Please copy the lines below, exactly as they are, from the one with "[203.27-204.27s]" through the one with "Transcript: I think", and leave out the pictures.

Records from a dataset
■ ■ ■

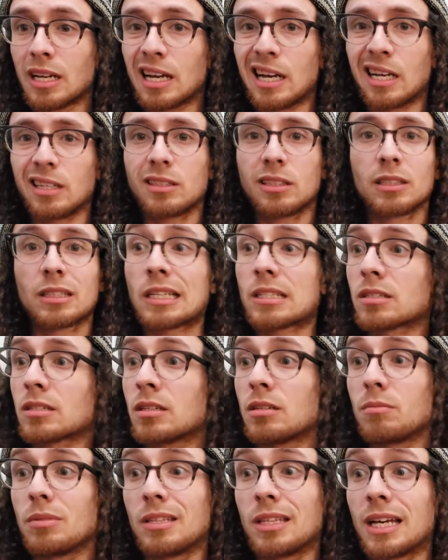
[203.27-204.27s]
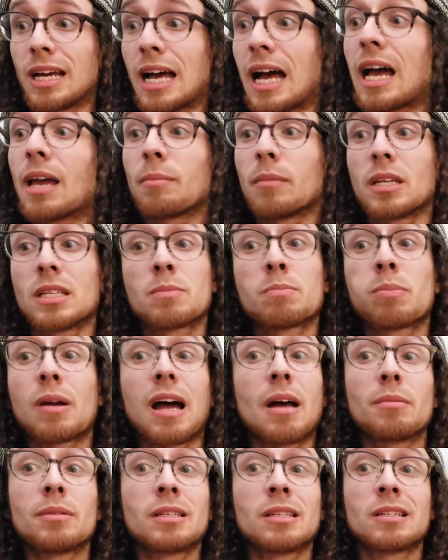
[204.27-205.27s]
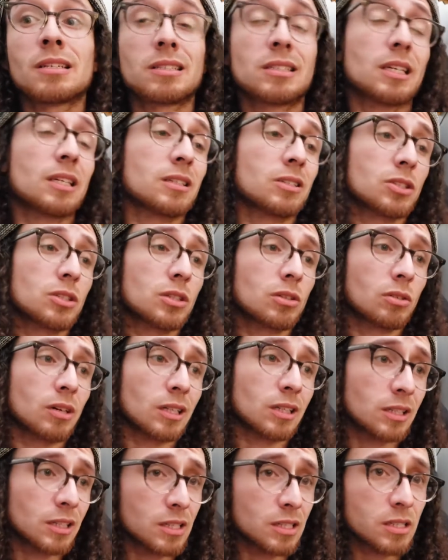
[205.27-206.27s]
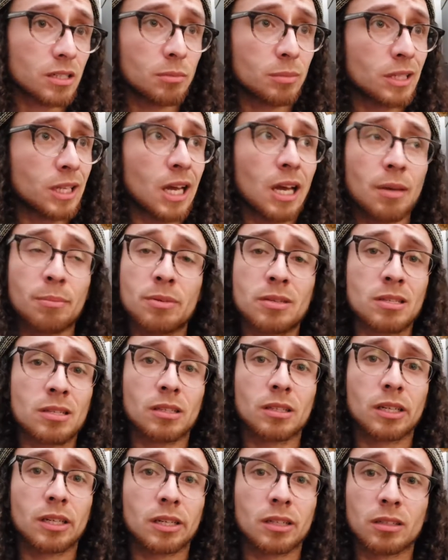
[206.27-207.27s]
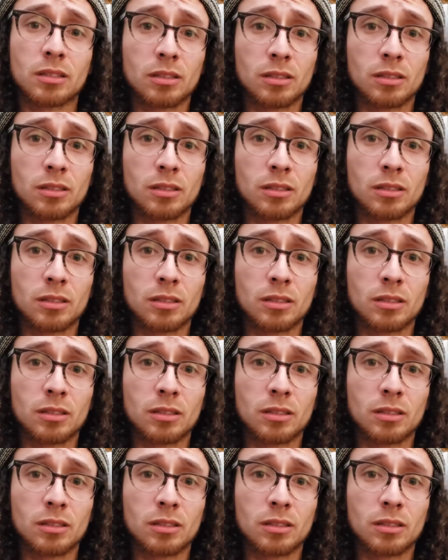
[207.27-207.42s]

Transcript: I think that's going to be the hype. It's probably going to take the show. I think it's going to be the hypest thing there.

■ ■ ■

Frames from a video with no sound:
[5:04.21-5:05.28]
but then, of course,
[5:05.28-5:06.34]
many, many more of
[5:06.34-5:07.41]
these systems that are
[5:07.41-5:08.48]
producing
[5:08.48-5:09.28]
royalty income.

■ ■ ■

--- Task solution ---
[203.27-204.27s]
[204.27-205.27s]
[205.27-206.27s]
[206.27-207.27s]
[207.27-207.42s]

Transcript: I think that's going to be the hype. It's probably going to take the show. I think it's going to be the hypest thing there.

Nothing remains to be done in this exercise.